Dalam memenuhi pasokan susu sapi segar, PT Ultrajaya Milk Industry & Trading Company Tbk (Ultrajaya) bakal meresmikan satu peternakan sapi terbaru di Berastagi, Sumatera Utara, pada tahun 2016. Rencananya, peternakan itu akan memuat 23.000 sapi perah dan disebut-sebut sebagai salah satu peternakan terbesar di dunia.

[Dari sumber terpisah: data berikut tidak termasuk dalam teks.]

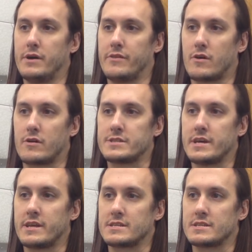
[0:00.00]
But there are
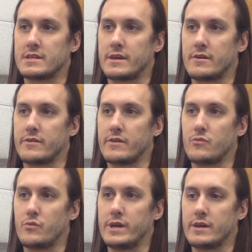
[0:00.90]
settings in there
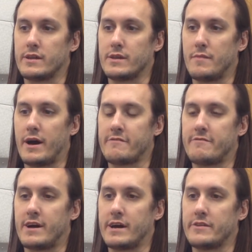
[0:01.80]
that we can
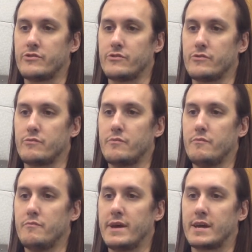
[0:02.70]
modify to
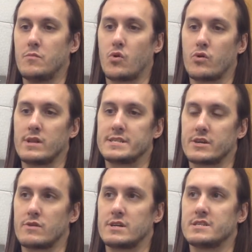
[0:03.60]
make it more or
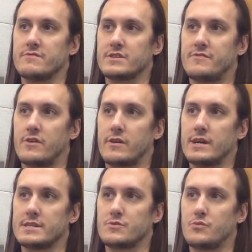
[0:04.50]
less aggressive as far
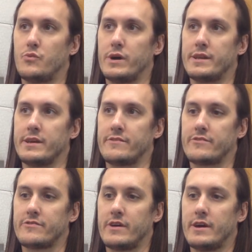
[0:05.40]
as what
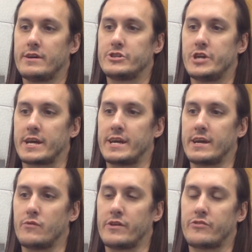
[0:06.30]
it's
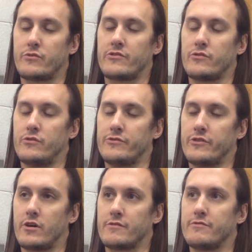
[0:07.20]
checking and what its thresholds
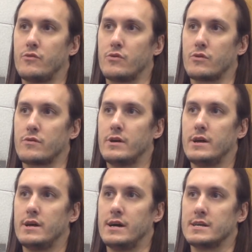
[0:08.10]
are for
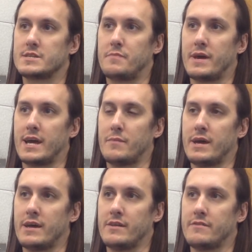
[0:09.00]
spam
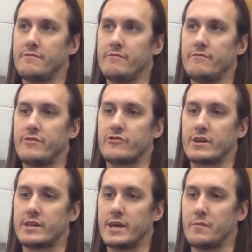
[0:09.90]
and
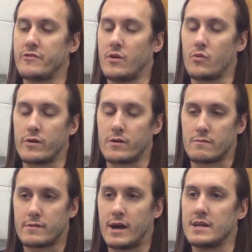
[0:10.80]
phishing attempts, and we're
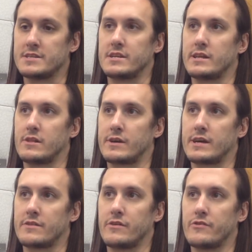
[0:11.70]
constantly
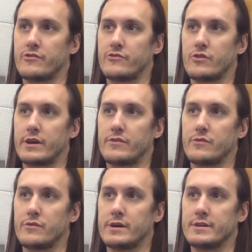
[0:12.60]
looking at those and trying
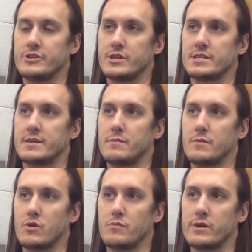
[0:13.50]
to adjust them
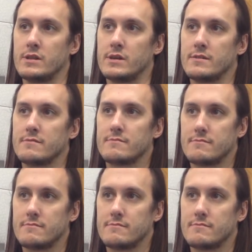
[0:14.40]
appropriately.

Presiden Direktur Ultrajaya Sabana Prawirawidjaja mengatakan peternakan tersebut dikelola oleh anak perusahaannya PT Ultra Sumatera Dairy Farm, perusahaan patungan antara Ultrajaya dan PT Karya Putrajaya Persada dengan kepemilikan saham masing-masing 50%. Rata-rata produksi sapi perah, sambung Sabana, mencapai 20 sampai 30 liter per ekor. Artinya, setengah dari total sapi di Berastagi saja, Ultrajaya bisa memperoleh pasokan 230.000 hingga 345.000 liter susu per hari.

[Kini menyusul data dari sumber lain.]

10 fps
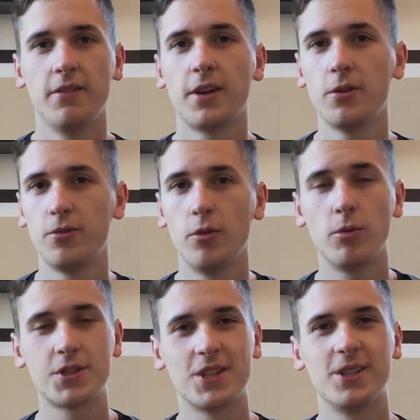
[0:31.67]
Thank you for
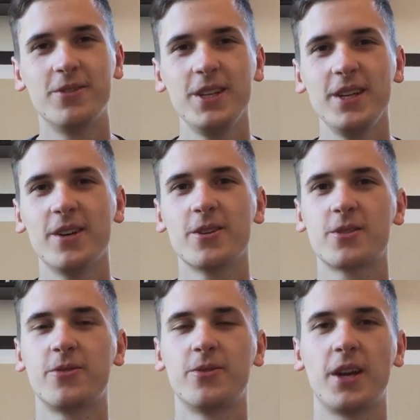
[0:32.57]
watching the
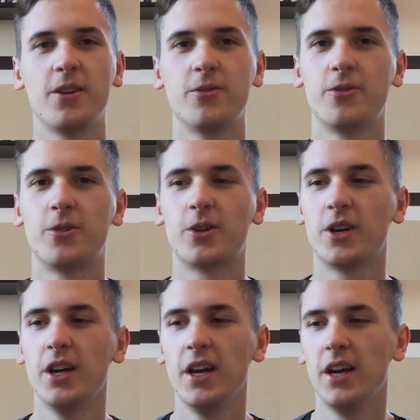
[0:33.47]
videos, thank you for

“Peternakan itu dibuat untuk memenuhi kebutuhan dalam negeri, bukan ekspor. Sebab, 80% bahan baku susu di Indonesia berasal dari impor. Ultrajaya berusaha memenuhi pasokan susu mentah di dalam negeri untuk mengurangi ketergantungan impor bahan baku susu,” paparnya saat ditemui Marketeers beberapa waktu lalu.

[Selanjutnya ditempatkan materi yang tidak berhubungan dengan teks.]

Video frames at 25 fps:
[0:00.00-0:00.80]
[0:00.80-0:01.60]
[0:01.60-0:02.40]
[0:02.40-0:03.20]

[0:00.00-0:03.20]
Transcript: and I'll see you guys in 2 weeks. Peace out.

Jika peternakan di Berastagi telah beroperasi, maka Ultrajaya dapat melipatgandakan pasokan susu mentah hingga tujuh kali lipat dari peternakan pertamanya di Pengalengan, Bandung, Jawa Barat, yang memiliki 3.000 ekor sapi. Setiap ekor sapi di sana rata-rata menghasilkan 25 liter susu murni per hari.
Selain memiliki peternakan sapi, Ultrajaya juga memiliki perkebunan teh di Jawa tengah untuk memasok bahan baku produk tehnya, yaitu Teh Kotak dan Kiyora. Diakuinya, minuman Teh Kotak yang hadir pada tahun 1979 telah menguasai 70% volume pasar teh dalam kemasan kotak di Indonesia. Sedangkan, Kiyora merupakan minuman teh hijau dalam kemasan botol plastik (PET) hasil joint venture antara Ultrajaya dengan perusahaan Jepang, ITO EN.
Kedua perusahaan ini telah mendirikan dua anak usaha patungan, yaitu PT Ultrajaya ITO EN Manufacturing yang bergerak di bisnis manufaktur dan PT ITO EN Ultrajaya Wholesales yang bergerak di bisnis perdagangan. Di dua perusahaan patungan itu, baik ITO EN dan Ultrajaya menguasai saham seimbang, yaitu 50%. Namun, Sabana enggan untuk mengumumkan besaran investasinya saat ini.
Tahun lalu, Ultrajaya berhasil meraih pendapatan bersih Rp 3,9 triliun, naik 500 miliar dari tahun 2013 yang sebesar Rp 3,46 triliun. Bagaimana dengan tahun ini? “Semester satu tahun ini kondisi perekonomian belum kondusif. Sehingga, saya tidak bisa memastikan apakah mampu naik Ro 500 miliar lagi seperti tahun lalu. Namun, semester kedua, akan lebih kondusif,” katanya.
Ia bilang, tak kondusifnya perekonomian saat ini salah satuya dipicu oleh likuiditas yang seret. “Subsidi diangkat, uang tidak lari ke pasar. Belanja semakin berkurang. Akibatnya, likuiditas berkurang,” tutur Sabana, generasi kedua dari “kerajaan susu” Ultrajaya ini.